日本語学(旧 国語学)、英語学、中国関係の『論説資料』シリーズが、大きな価値・力を発
揮するのは、此の時である。
私は、インド・チベット仏教史を研究分野としているので、シルクロード、敦煌学を含めて、
所謂、シナ学の分野は、研究論文、調査報告などで少しでも近ずこうとするのであるが、
この『中国関係論説資料』は、創刊以来50年間に亘る専攻論文を、切れ目なく検索・参照でき
るので、本当に有り難い事であると思う。
各年度ごとに、『中国関係論説資料』と「収録論文一覧」が刊行されるが、
全体は、
第1分冊(哲学・宗教) 上、下、増刊
第2分冊(文学・語学) 上、下、増刊
第3分冊(歴史・政治・経済I) 上、下、増刊
第4分冊(歴史・政治・経済II) 上、下、増刊
よりなる。私は、先ず、「収録論文一覧」を通覧するのが楽しみである。
歴史的にも、地域的にも、とてつもなく長く広い領域を持ち、関わる分野の研究業績をこの様
な形で利用できるのである(2000年からは、CD−ROMの利用も可能となり、有用性を増した)。

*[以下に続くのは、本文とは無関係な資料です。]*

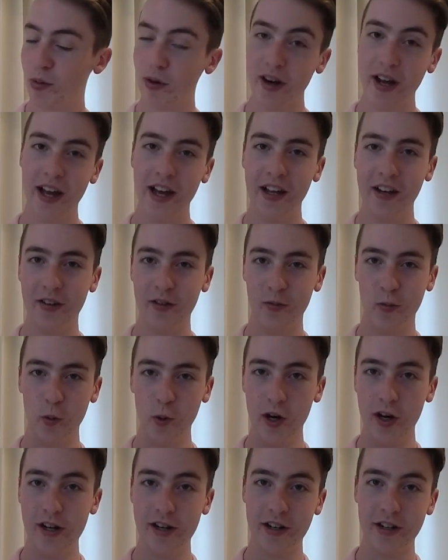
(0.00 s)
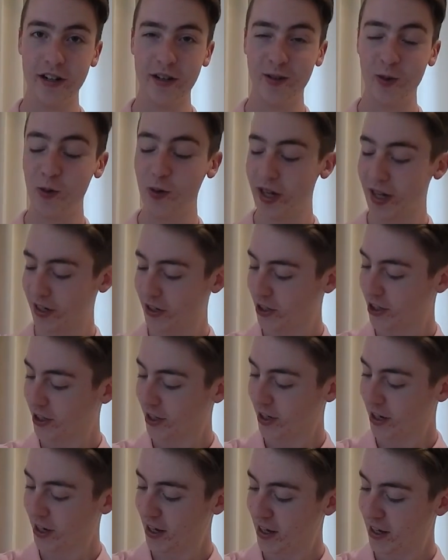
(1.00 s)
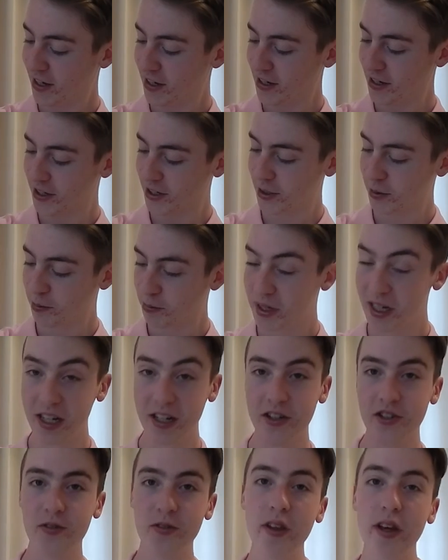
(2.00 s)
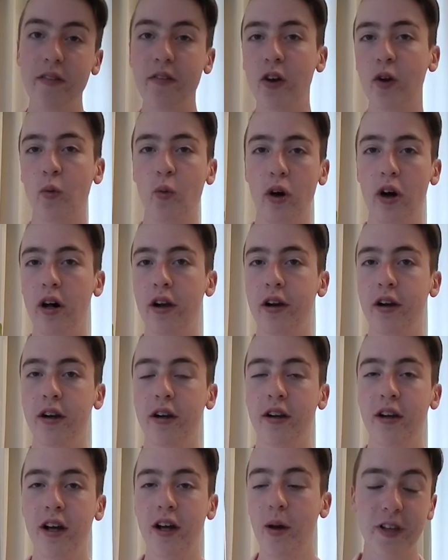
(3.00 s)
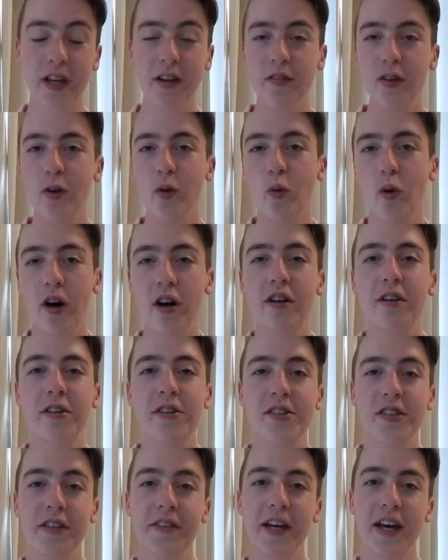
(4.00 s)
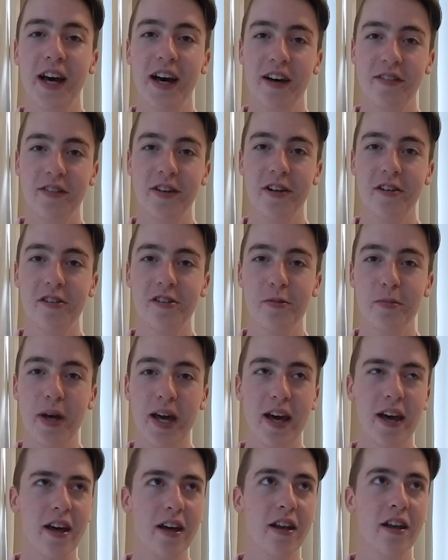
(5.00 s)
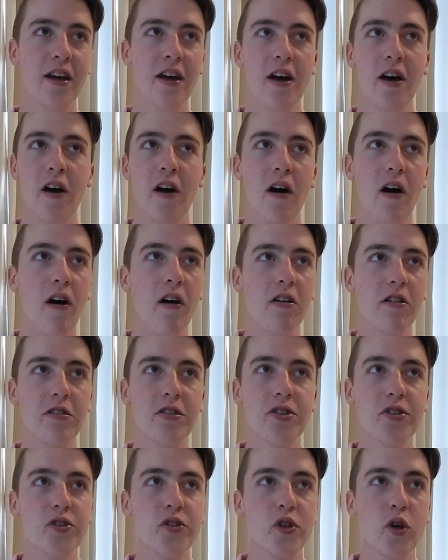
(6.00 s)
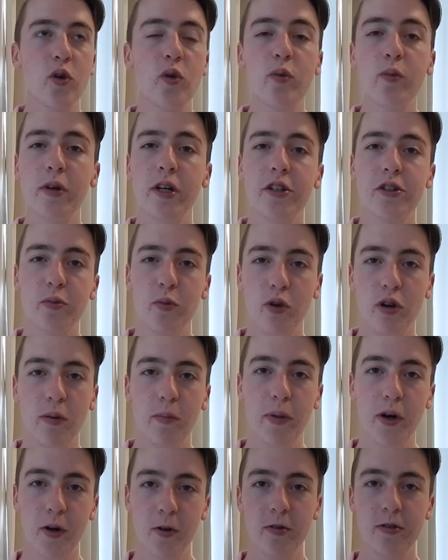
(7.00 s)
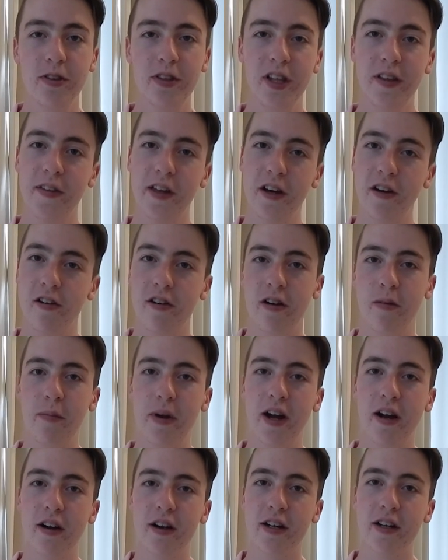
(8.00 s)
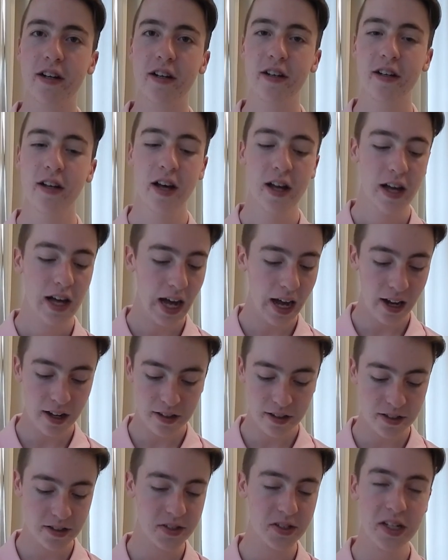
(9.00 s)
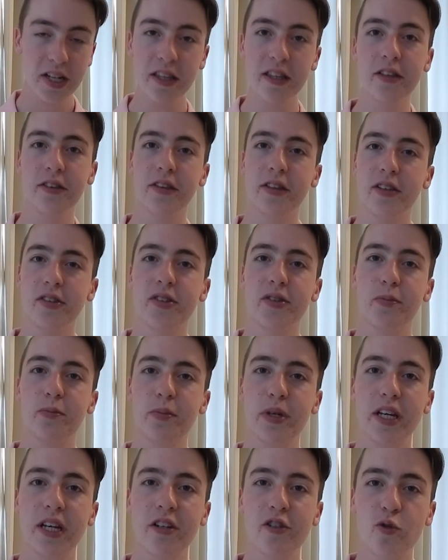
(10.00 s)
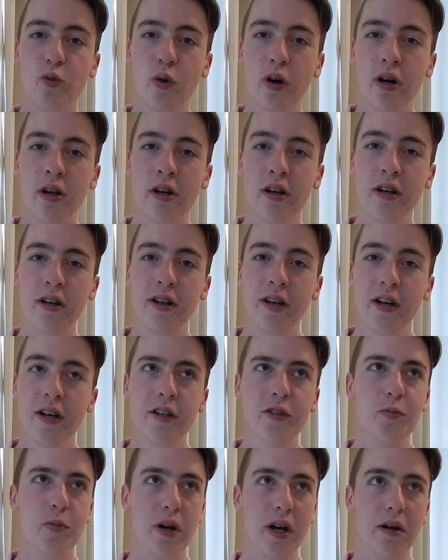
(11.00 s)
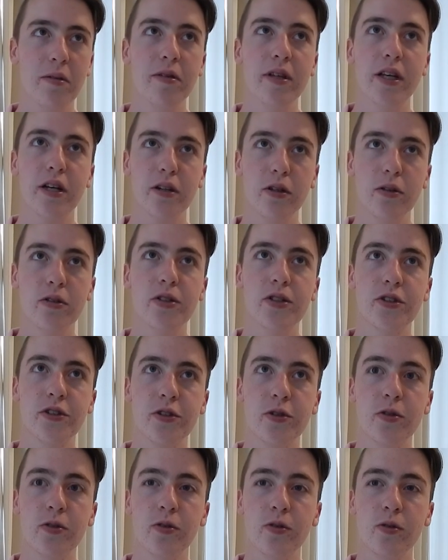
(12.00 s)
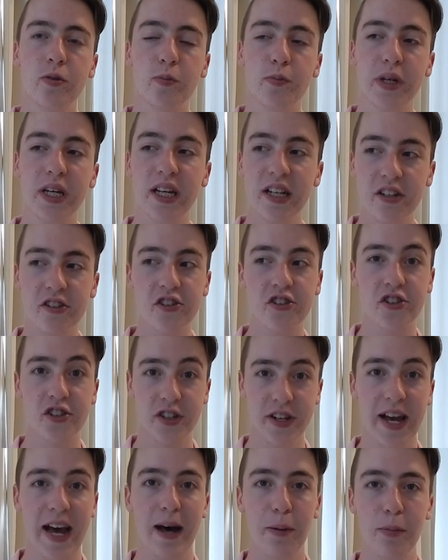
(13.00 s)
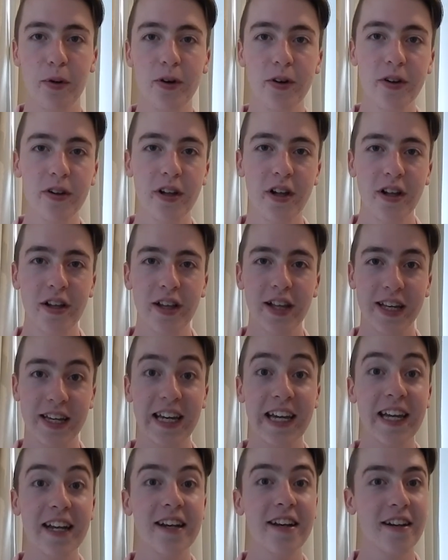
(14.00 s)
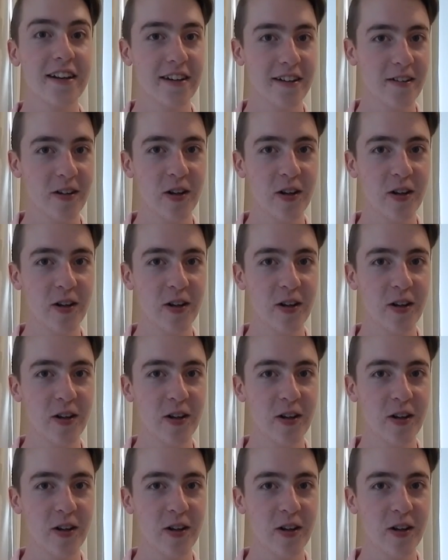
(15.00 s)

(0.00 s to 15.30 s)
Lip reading: brand of water, which it is peach flavored water. Flavored waters that they have here in Japan are so much more potent than they are in America. I'd say that this peach water is probably closer to peach Snapple. Like, it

創始者であられる向坂正一さんが、熱い信念のもとに、掲載の許可などにも大変な労苦を重ね
られて、昭和40〈1965〉年に創刊なさった当時のことは、私の恩師(羽田野伯猷先生)が、
向坂さんの旧制四高時代の先輩ということもあって親交を持たれていたので、私も先生から側聞
していた。
当時、研究室で進めていたチベット仏典研究叢書(梵/蔵・漢対照テキスト)の出版の際には、
『楞伽経』、『瑜伽師地論菩薩地』の漢訳の写植は全て、向坂さんに打ち出していただいた。
此のことは、今でも心から感謝申し上げたい。